> Instructions for the task
Set down exactly the lines from the one containing "(0.90 s to 1.80 s)" to the final line of the records below, with every picture omitted.
-- Given information follows --
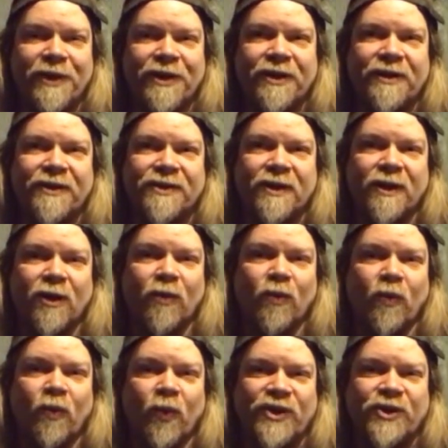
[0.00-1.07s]
because um,
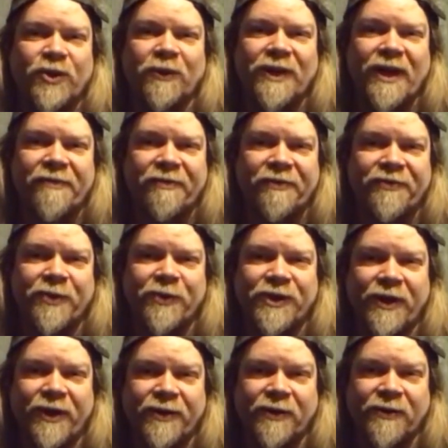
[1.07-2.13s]
we sold out of a few
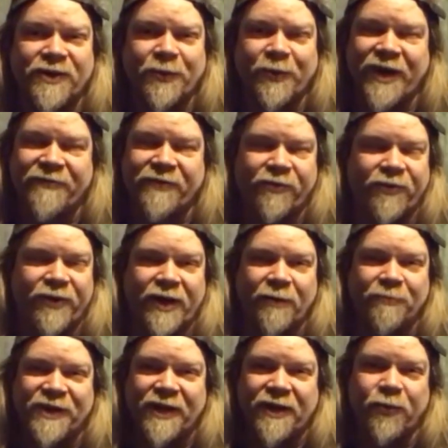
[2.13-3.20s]
titles and we have to
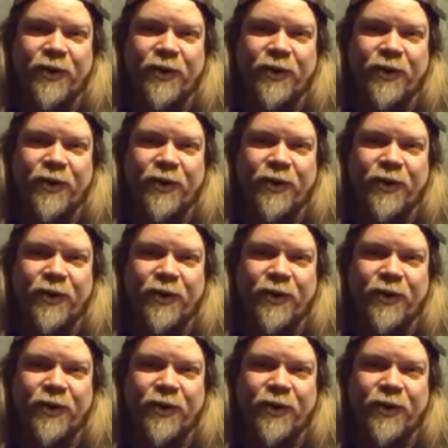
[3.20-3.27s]
re-update it.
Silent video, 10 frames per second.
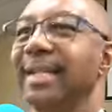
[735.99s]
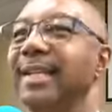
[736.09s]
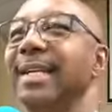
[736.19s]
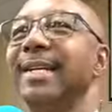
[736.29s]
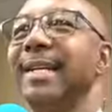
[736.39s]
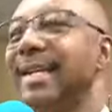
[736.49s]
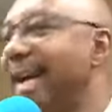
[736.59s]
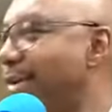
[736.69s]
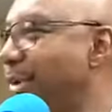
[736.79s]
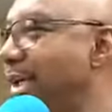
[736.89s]
Then they
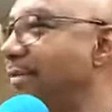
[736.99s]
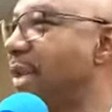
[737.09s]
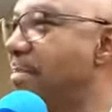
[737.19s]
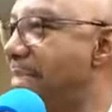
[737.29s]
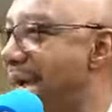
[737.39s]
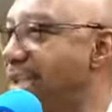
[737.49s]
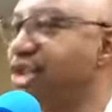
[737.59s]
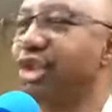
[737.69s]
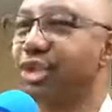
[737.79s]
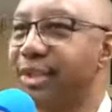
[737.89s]
got rid of the
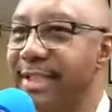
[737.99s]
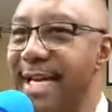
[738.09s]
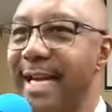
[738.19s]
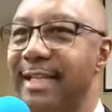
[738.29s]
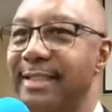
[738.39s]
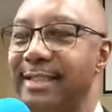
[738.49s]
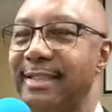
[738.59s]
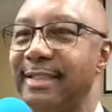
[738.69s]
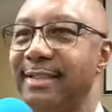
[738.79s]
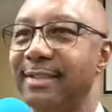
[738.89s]
managers next.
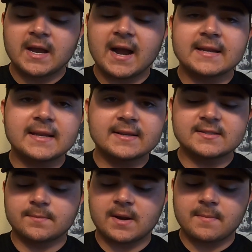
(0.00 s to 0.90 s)
ideas
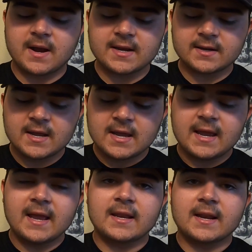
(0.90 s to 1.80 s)
in my mind
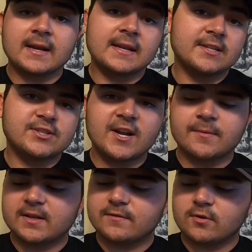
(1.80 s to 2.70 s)
and I needed
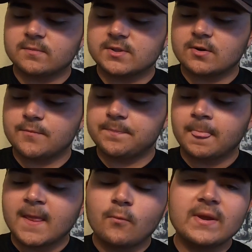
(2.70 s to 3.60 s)
chatterbaits for them. So
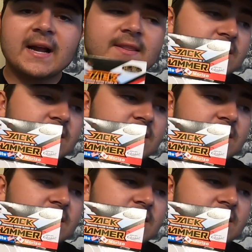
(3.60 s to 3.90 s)
we got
-- Given information concluded --
> Solution to this exercise
(0.90 s to 1.80 s)
in my mind
(1.80 s to 2.70 s)
and I needed
(2.70 s to 3.60 s)
chatterbaits for them. So
(3.60 s to 3.90 s)
we got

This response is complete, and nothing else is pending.